Asad_Iqbal 31-Mar-15 12:49pm    
for example i have two paragraphs each contains ten sentences. 5 of these sentences consists of 5 words. how can i separate these sentences from that paragraphs
King Fisher 31-Mar-15 13:06pm    
Consider your Post as a paragraph then what do you want to separate from that paragraph?
PIEBALDconsult 31-Mar-15 13:29pm    
RegularExpression.
PIEBALDconsult 31-Mar-15 13:59pm    
What should happen with: "Are you the good Dr. Smith from the high street?"

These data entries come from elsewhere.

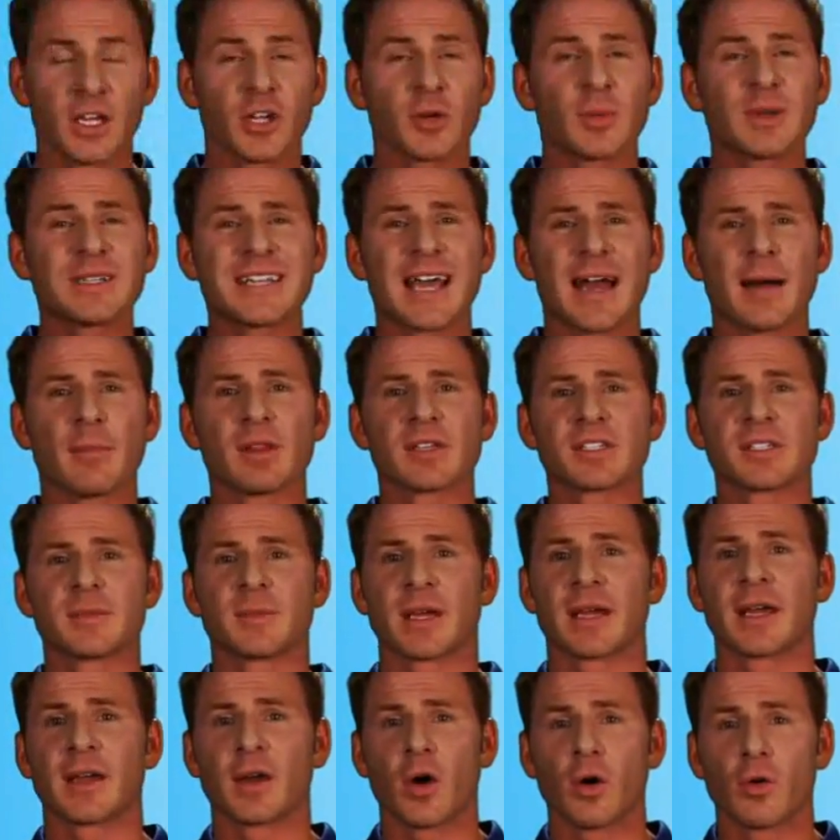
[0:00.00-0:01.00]
Your
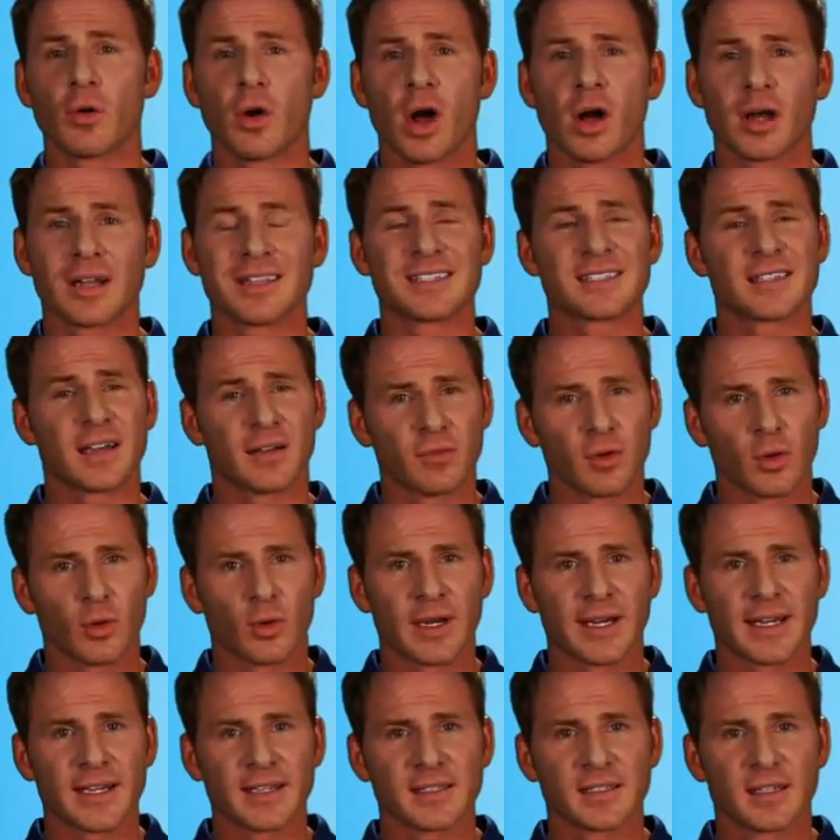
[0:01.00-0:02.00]
metabolism can go wrong in several
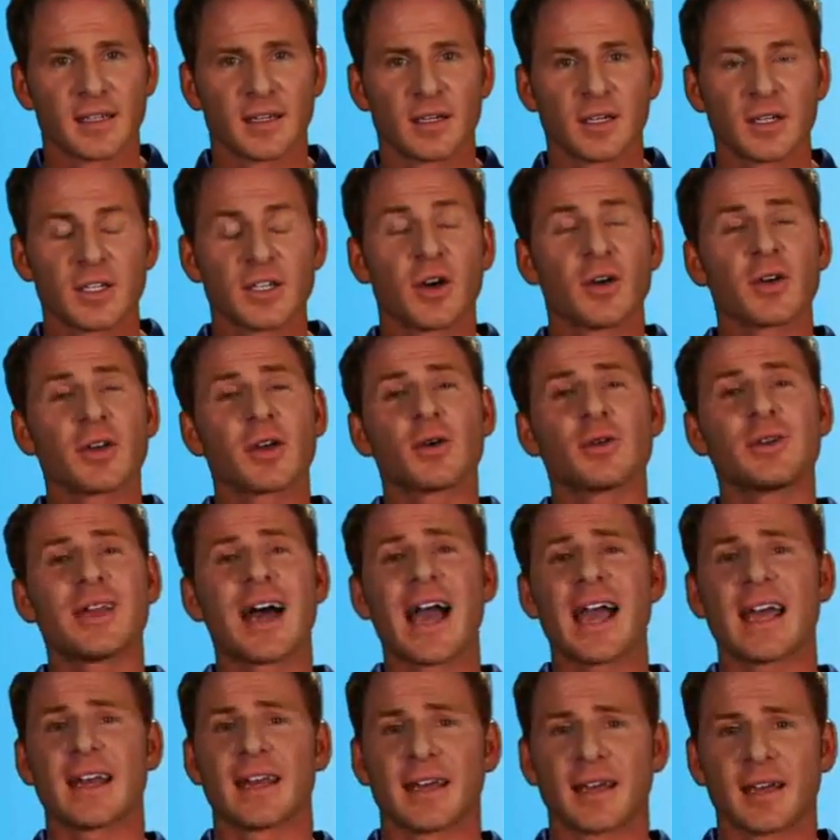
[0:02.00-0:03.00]
ways. Yo-yo
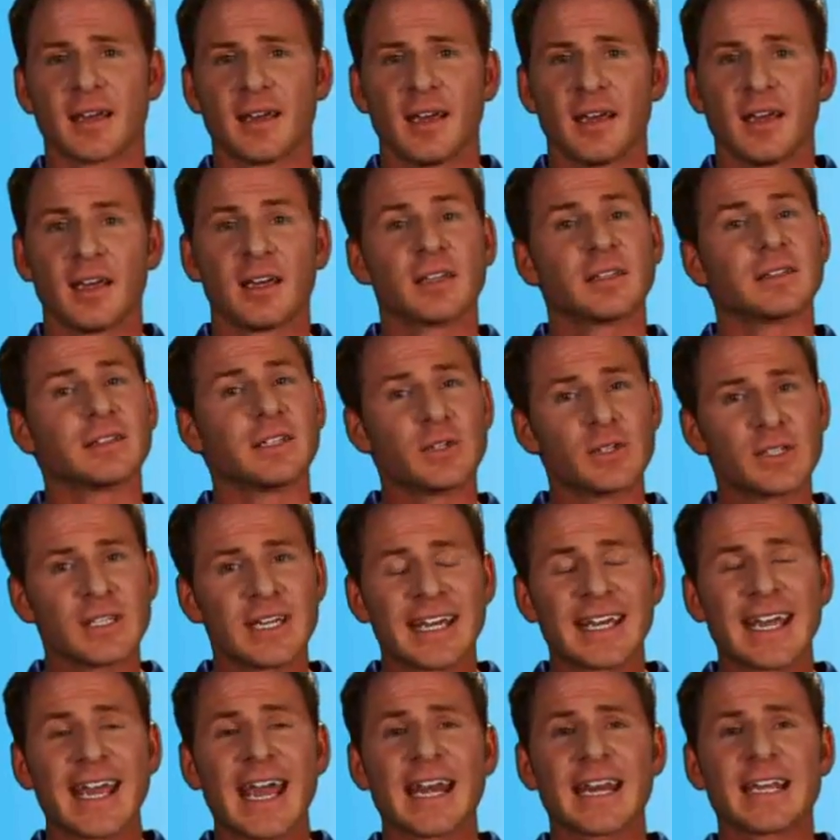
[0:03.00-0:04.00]
dieting,
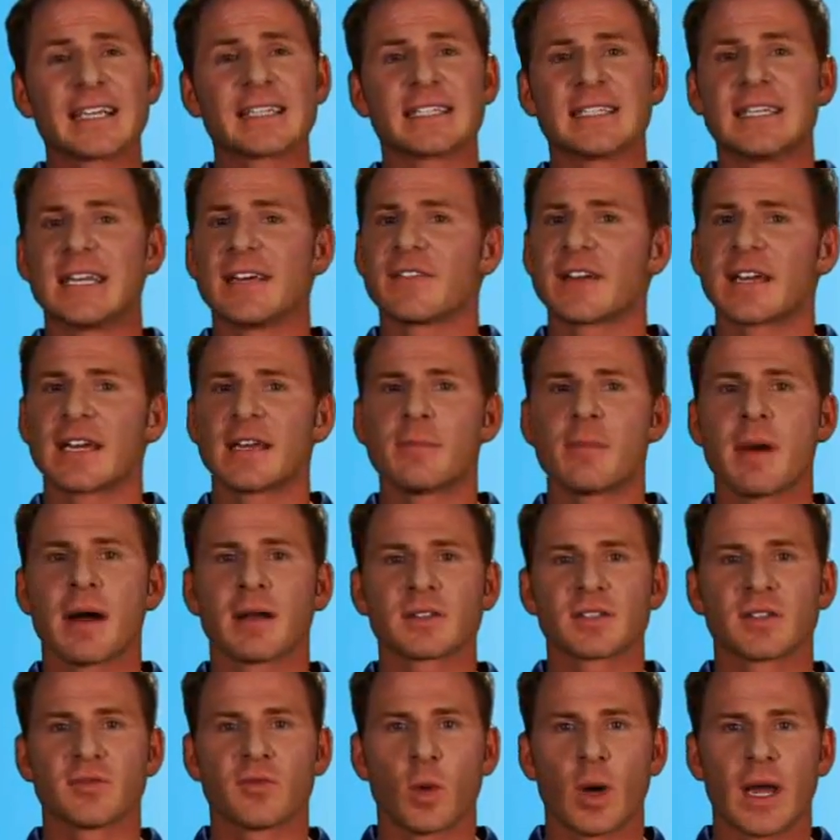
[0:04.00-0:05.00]
losing and gaining significant
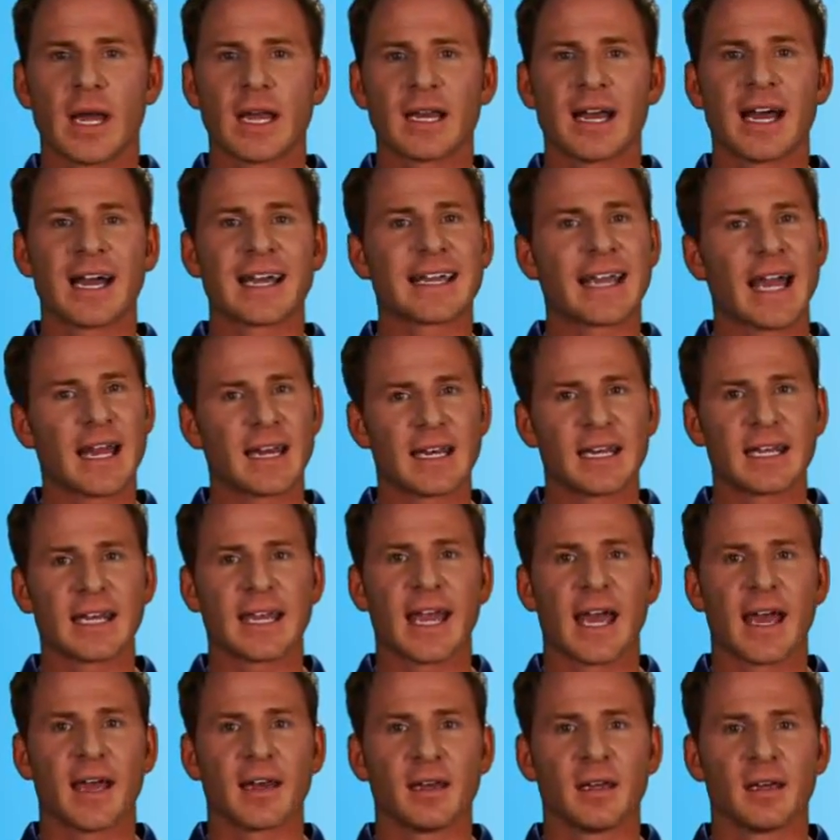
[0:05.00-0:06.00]
amounts of weight again and
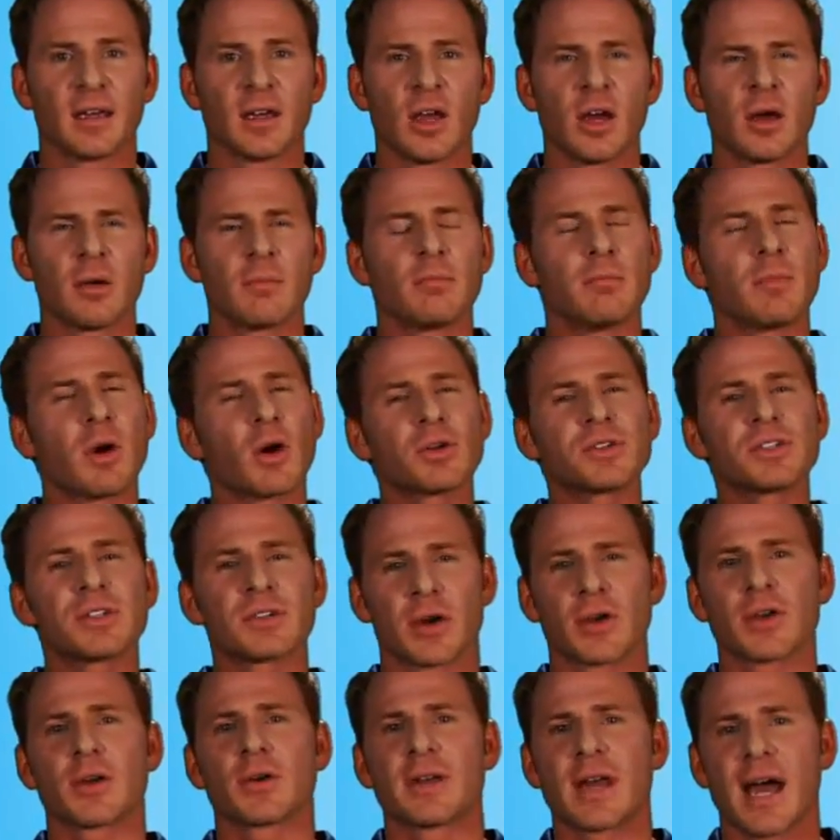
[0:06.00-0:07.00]
again.
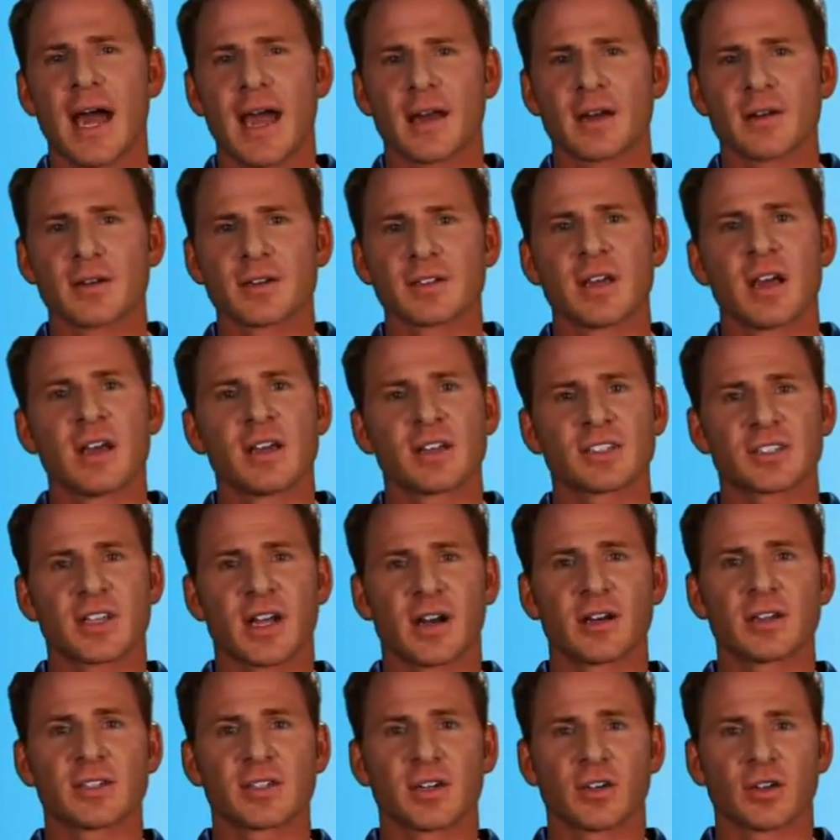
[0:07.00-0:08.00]
Most yo-yo dieters
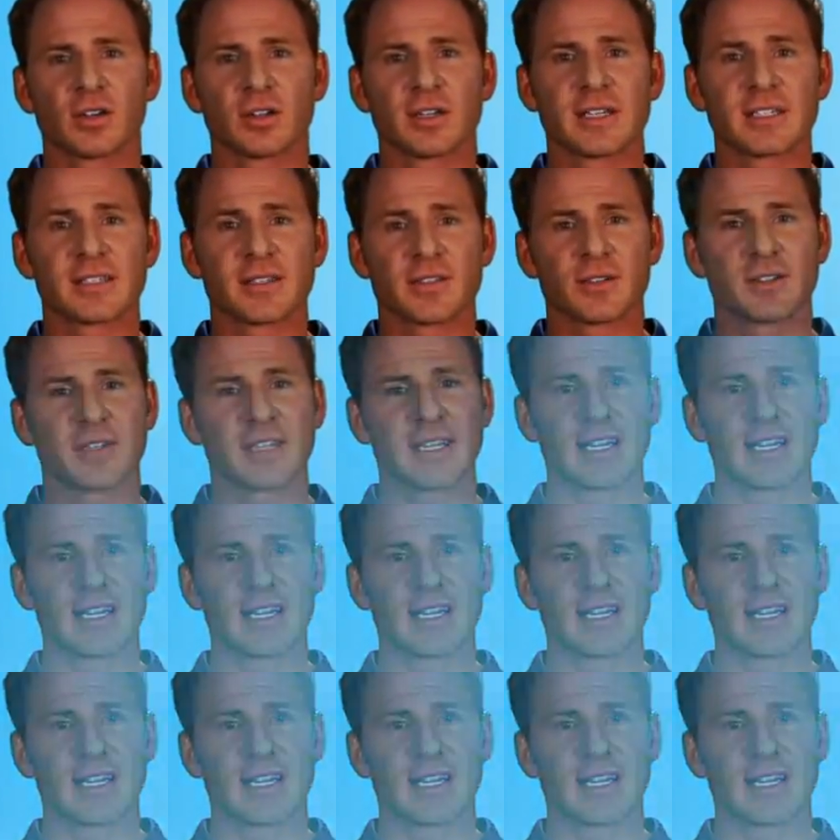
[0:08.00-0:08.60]
start as early as their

you need to identify the conditions of how to identify lines in the paragraph and how to separate and count the words in each line. for example;
(note that you need to update the split characters for your requirements)
C#
string input = "aa bb cc dd ee. aa bb. aa bb cc dd. aa bb cc dd ee.";
var lines = input.Split(new[] { '.'}, StringSplitOptions.RemoveEmptyEntries) // get lines
   .Select(sentence =>sentence.Split(new[] { ' ' }, StringSplitOptions.RemoveEmptyEntries)) // get words
   .Where(words=>words.Count()==5)  // filter lines with given word count
   .Select(w=>string.Join(" ", w));  // build line form words

foreach(var line in lines)
   Console.WriteLine(line);


will print

aa bb cc dd ee
aa bb cc dd ee
 
Share this answer
 
v2
Comments
King Fisher 31-Mar-15 13:19pm    
Well play 5+.
Asad_Iqbal 31-Mar-15 14:04pm    
so helpful bro but the only problem is it only first sentence that contains only five words.. and what should i do to pick 5 or less than 5 words.
.Where(words=>words.Count()<=5)
i change this to this but doesn't work
Here's a Regular Expression solution. It still doesn't handle abbreviations (a dot at the end of a "word" that doesn't end a "sentence"), but it does support decimal points within numbers and it doesn't do all that nasssty string splitting X| .

C#
System.Text.RegularExpressions.Regex reg =
  new System.Text.RegularExpressions.Regex
  ( @"(?:^|\G|[.?!])\s*(?'Sentence'(?:\S+\s+){0,4}\S+[.?!])" ) ;

System.Text.RegularExpressions.MatchCollection mat = reg.Matches ( args [ 0 ] ) ;

for ( int i = 0 ; i < mat.Count ; i++ )
{
  System.Console.WriteLine ( mat [ i ].Groups [ "Sentence" ].Value ) ;
}
 
Share this answer
 
C#
string text = "a. a. b b. b b. c c c. c c c. d d d d. d d d d. e e e e e. e e e e e.";

string[] sentences = text.Split(new char[] { '.' }, StringSplitOptions.RemoveEmptyEntries);

foreach (string sentence in sentences)
{
    if (sentence.Split(new char[] { ' ' }, StringSplitOptions.RemoveEmptyEntries).Length == 5)
    {
        System.Diagnostics.Debug.WriteLine(sentence);
    }
}
 
Share this answer
 

This content, along with any associated source code and files, is licensed under The Code Project Open License (CPOL)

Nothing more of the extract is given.